The Shared Service Summit, co-hosted by the American Council for Technology-Industry Advisory Council, the Association of Government Accountants, and the Shared Services Leadership Coalition, focused on how shared services fits into the new Administration’s agenda. A few highlights from the event:
- Shared service implementation success is a balance between top-down support and a bottom-up, grassroots approach.
- Success comes when you don’t try to solve every problem out of the gate, all at once.
- The best solutions come from the services that really listen to their clients and understand their challenges.
- A standard taxonomy is important to get everyone on the same page and streamline communications.
- Change is scary. It’s key to communicate that we aren’t eliminating jobs but transitioning them from administrative functions to mission-specific support roles. Change management is essential.

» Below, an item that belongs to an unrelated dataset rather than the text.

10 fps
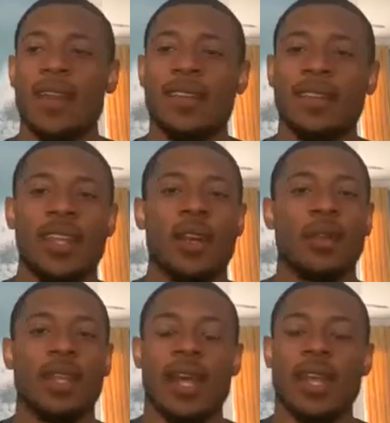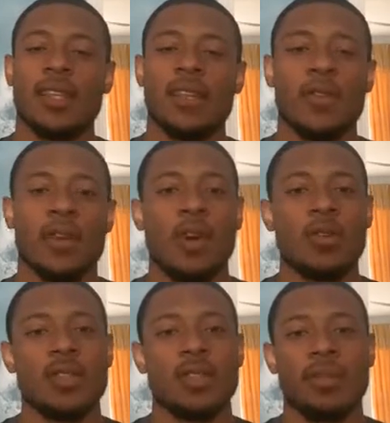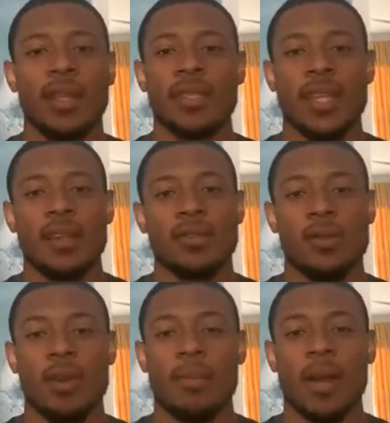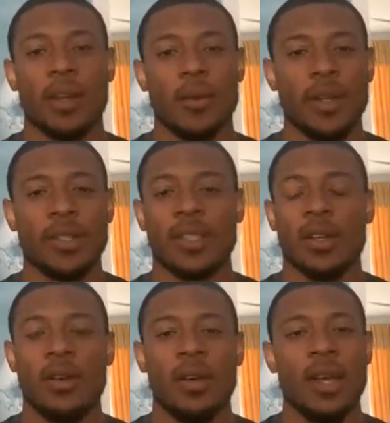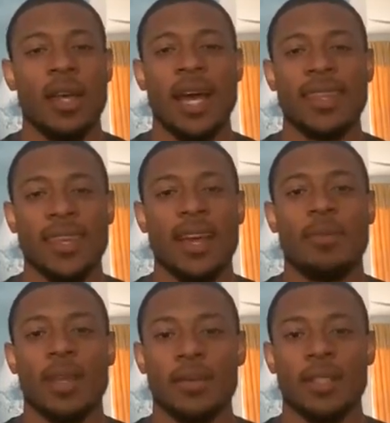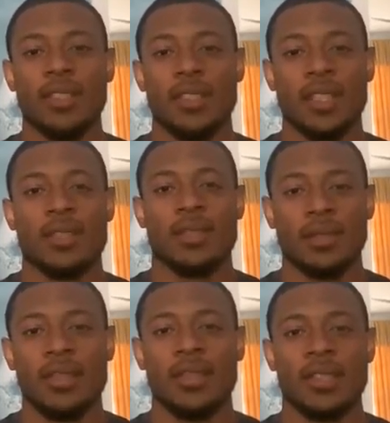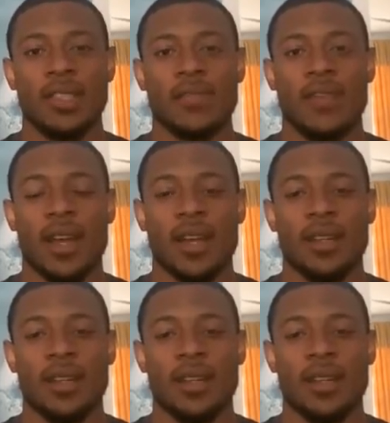kind of dealt with a lot of different coaches and play styles throughout my career, so I think I'll be able to adjust, just fine.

The event underscored the key characteristics distinguishing successful solutions:
- Building incrementally
- Standardizing but still addressing unique needs
- Being user-centric
Considering these, it becomes clear that service models need to adapt to meet the changing needs and expectations of users. As we look at the key characteristics, the future of services appears to be bifurcating into two models: the shared service that efficiently delivers a commodity function at the lowest cost and the software as a service (SaaS) model.
The SaaS model delivers proven, efficient processes where there is considerable shared need across agencies and the ability for configuration to address unique agency business processes. SaaS provides great savings and rapid deployment across government with a focus on user-centric design. This offers the added benefit of tamping down on shadow IT that commodity services often provokes.
One thing is certain as we look forward: Collaboration is key. Providers, Grantors, and Grantees need to work together to ensure a more effective and efficient grants management process.